Arm Backend: Add support for select_scatter.default (#15972)

agrima1304 · web-flow · commit ca91e7406538 · 2025-12-04T17:38:27.000+01:00
Add tests for the select_scatter.default op and decompose it into other
operators. The decomposition only needs to occur in the INT pipeline
since it is already supported in the FP pipeline, where it is decomposed
during the export stage.

Signed-off-by: Agrima Khare &lt;agrima.khare@arm.com&gt;
diff --git a/backends/arm/_passes/__init__.py b/backends/arm/_passes/__init__.py
@@ -67,6 +67,7 @@
 from .decompose_round_pass import DecomposeRoundPass  # noqa
 from .decompose_sdpa_pass import DecomposeScaledDotProductAttentionPass  # noqa
 from .decompose_select import DecomposeSelectPass  # noqa
+from .decompose_select_scatter_pass import DecomposeSelectScatterPass  # noqa
 from .decompose_sign_pass import DecomposeSignPass  # noqa
 from .decompose_silu_pass import DecomposeSiluPass  # noqa
 from .decompose_sinh_pass import DecomposeSinhPass  # noqa
diff --git a/backends/arm/_passes/arm_pass_manager.py b/backends/arm/_passes/arm_pass_manager.py
@@ -70,6 +70,7 @@
     DecomposeRoundPass,
     DecomposeScaledDotProductAttentionPass,
     DecomposeSelectPass,
+    DecomposeSelectScatterPass,
     DecomposeSignPass,
     DecomposeSiluPass,
     DecomposeSinhPass,
@@ -330,6 +331,7 @@ def transform_for_annotation_pipeline(self, graph_module: GraphModule):
         # Transformation passes (pre scalar -> tensor)
         self.add_passes(
             [
+                DecomposeSelectScatterPass(),
                 ConvertInt64ConstOpsToInt32Pass(),
                 ConvertInt64OutputOpsToInt32Pass(),
                 InsertInt32CastsAfterInt64PlaceholdersPass(),
diff --git a/backends/arm/_passes/decompose_select_scatter_pass.py b/backends/arm/_passes/decompose_select_scatter_pass.py
@@ -0,0 +1,143 @@
+# Copyright 2025 Arm Limited and/or its affiliates.
+#
+# This source code is licensed under the BSD-style license found in the
+# LICENSE file in the root directory of this source tree.
+
+from typing import Set, Type
+
+import torch
+
+from executorch.backends.arm._passes import ArmPass
+from executorch.backends.arm._passes.convert_int64_const_ops_to_int32 import (
+    ConvertInt64ConstOpsToInt32Pass,
+)
+from executorch.backends.arm._passes.replace_scalar_with_tensor_pass import (
+    ReplaceScalarWithTensorByProfilePass,
+)
+from executorch.exir.dialects._ops import ops as exir_ops
+from executorch.exir.pass_base import ExportPass
+
+edge_scatter_ops = (exir_ops.edge.aten.select_scatter.default,)

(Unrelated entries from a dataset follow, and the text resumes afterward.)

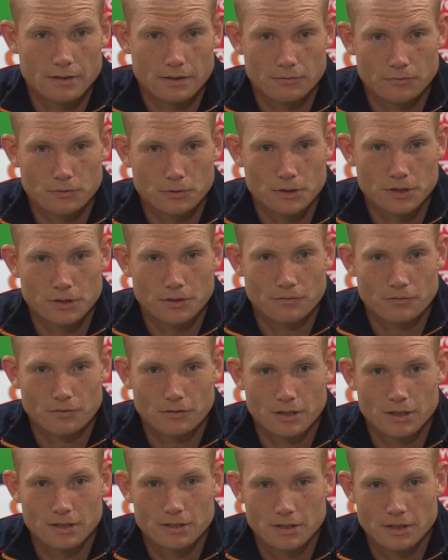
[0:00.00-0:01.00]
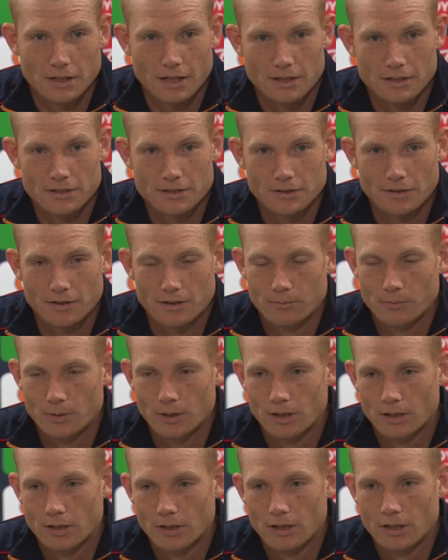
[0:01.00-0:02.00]
Unfortunately, not for us on the other side.
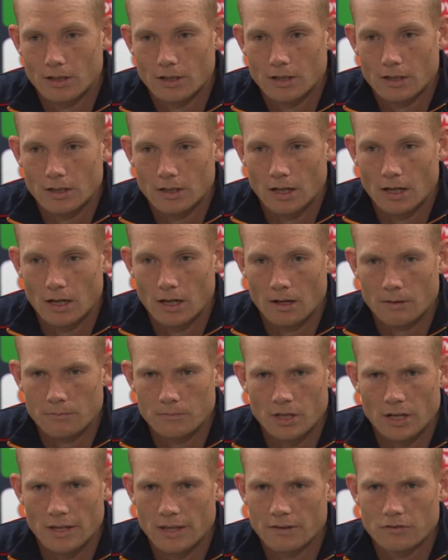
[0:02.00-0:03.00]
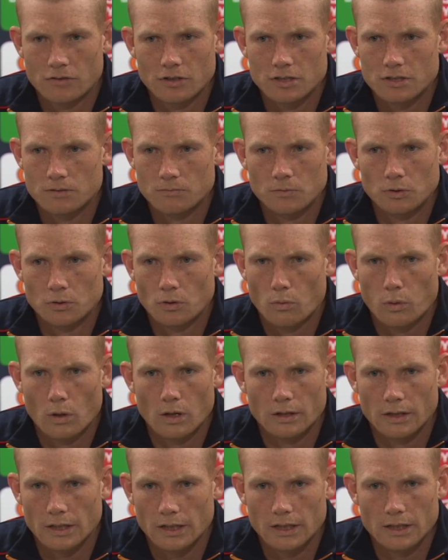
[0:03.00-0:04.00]
But you know, they've got some real
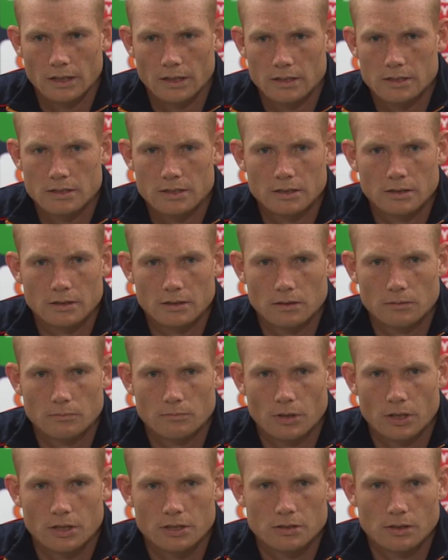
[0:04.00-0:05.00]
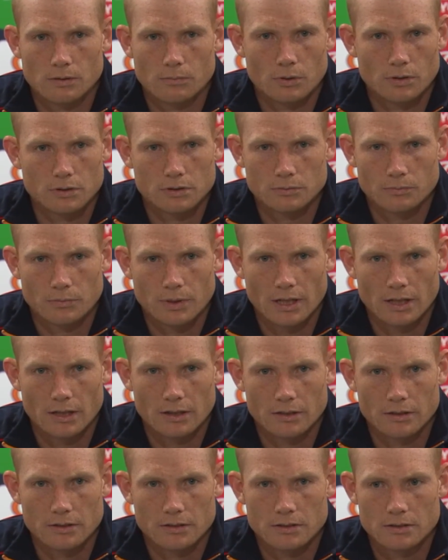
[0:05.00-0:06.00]
quality kids. You look at blokes like
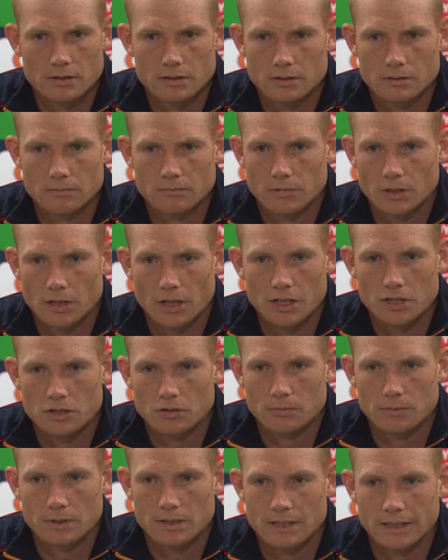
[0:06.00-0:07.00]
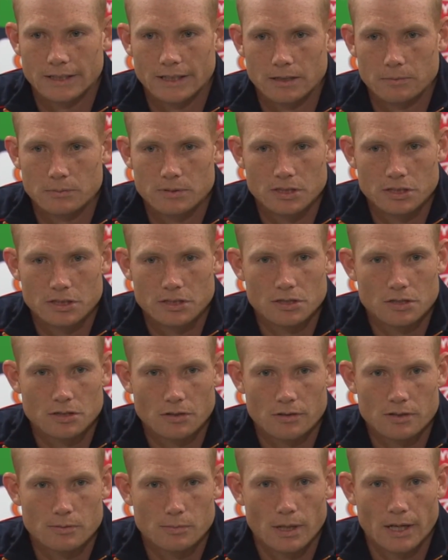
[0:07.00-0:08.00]
Bontempelli, who's, you know, he's almost a key position
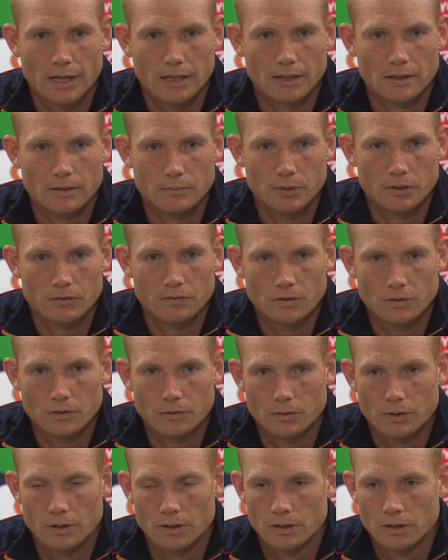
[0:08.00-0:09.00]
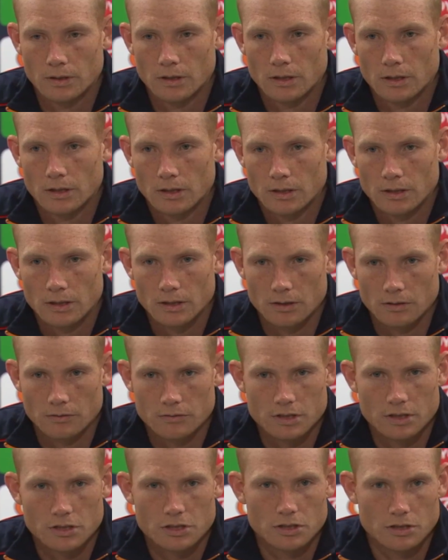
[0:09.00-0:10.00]
size playing in the midfield. And
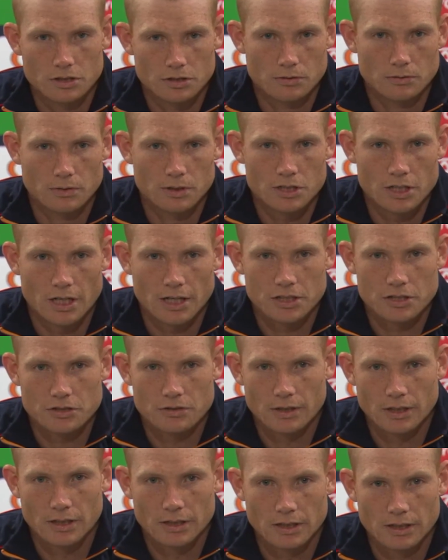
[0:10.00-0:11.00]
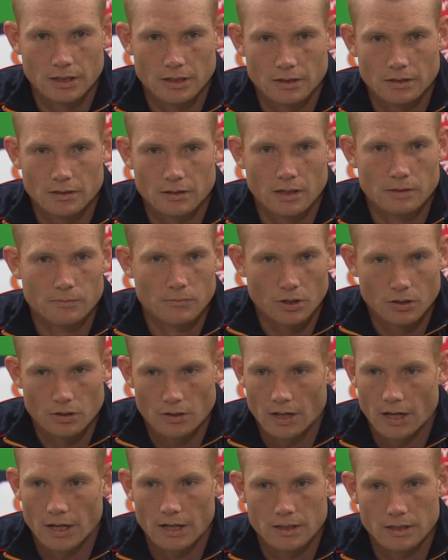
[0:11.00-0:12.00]
obviously you saw what Jake Stringer did and
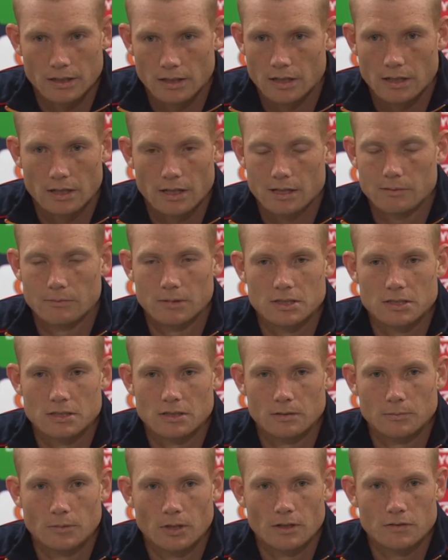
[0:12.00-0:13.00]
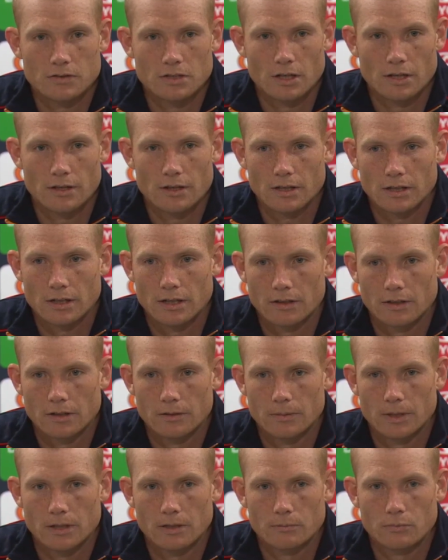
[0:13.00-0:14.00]
McRae, and you can keep listing them off. So I think they're going
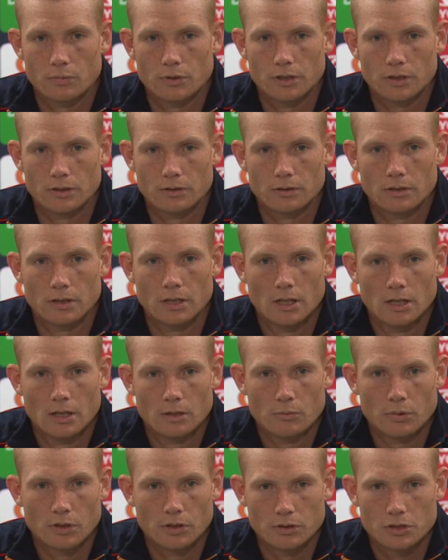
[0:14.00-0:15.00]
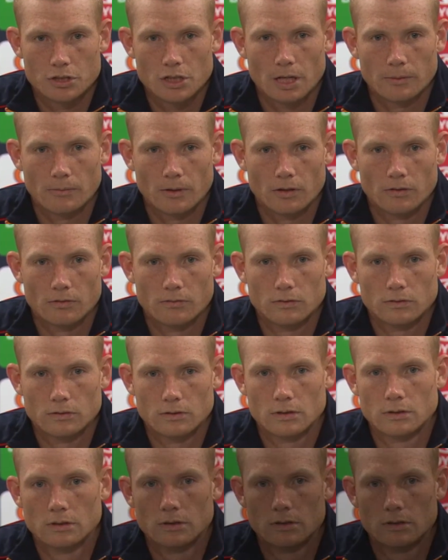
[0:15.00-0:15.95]
to be in a pretty good shape going forward.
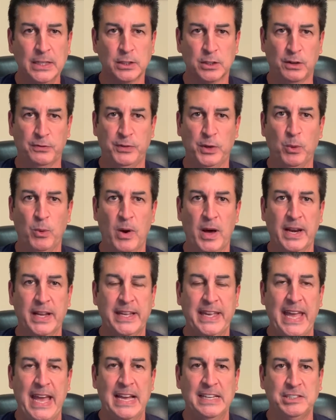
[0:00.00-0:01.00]
So if you want to
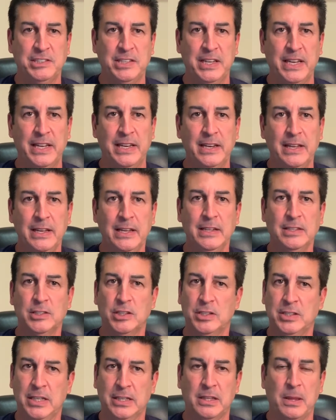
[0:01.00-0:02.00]
cash in,
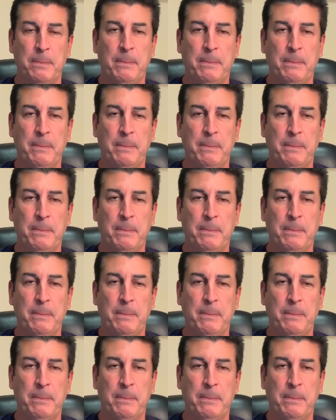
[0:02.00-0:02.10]
just hit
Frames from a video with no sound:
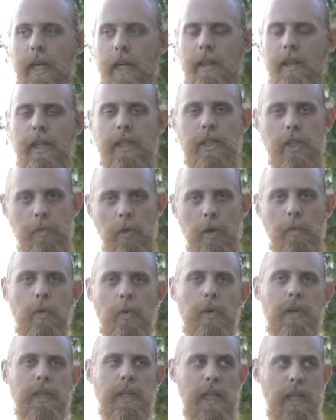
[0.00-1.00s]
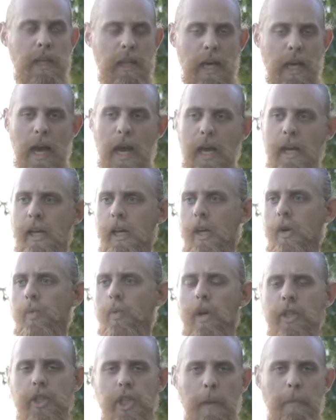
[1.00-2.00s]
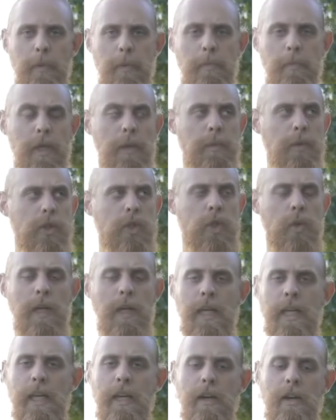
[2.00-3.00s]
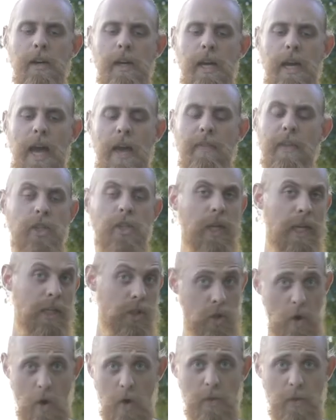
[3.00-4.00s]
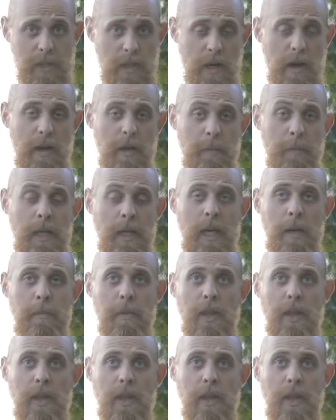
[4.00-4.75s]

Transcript: like this is more important than that, what should I be pursuing here, and they change all the time.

+aten_scatter_ops = (torch.ops.aten.select_scatter.default,)
+
+
+def get_select_scatter_decomposition(op) -> tuple:
+    if op in edge_scatter_ops:
+        return (
+            exir_ops.edge.aten.arange.start_step,
+            exir_ops.edge.aten.eq.Scalar,
+            exir_ops.edge.aten.where.self,
+            exir_ops.edge.aten.expand_copy.default,
+            exir_ops.edge.aten.unsqueeze_copy.default,
+            exir_ops.edge.aten.view_copy.default,
+        )
+    if op in aten_scatter_ops:
+        return (
+            torch.ops.aten.arange.start_step,
+            torch.ops.aten.eq.Scalar,
+            torch.ops.aten.where.self,
+            torch.ops.aten.expand_copy.default,
+            torch.ops.aten.unsqueeze_copy.default,
+            torch.ops.aten.view_copy.default,
+        )
+
+    raise RuntimeError(f"Can't get select_scatter decomposition for op {op}")
+
+
+class DecomposeSelectScatterPass(ArmPass):
+    """select_scatter is decomposed into other ops during export, however this is only
+    suppported for the fp profile and for the int profile we need to decompose it here.
+
+    The decomposition is as follows:
+    - Build a boolean mask the size of x
+        eq(view(arange(0, dim_size), mask_shape), index)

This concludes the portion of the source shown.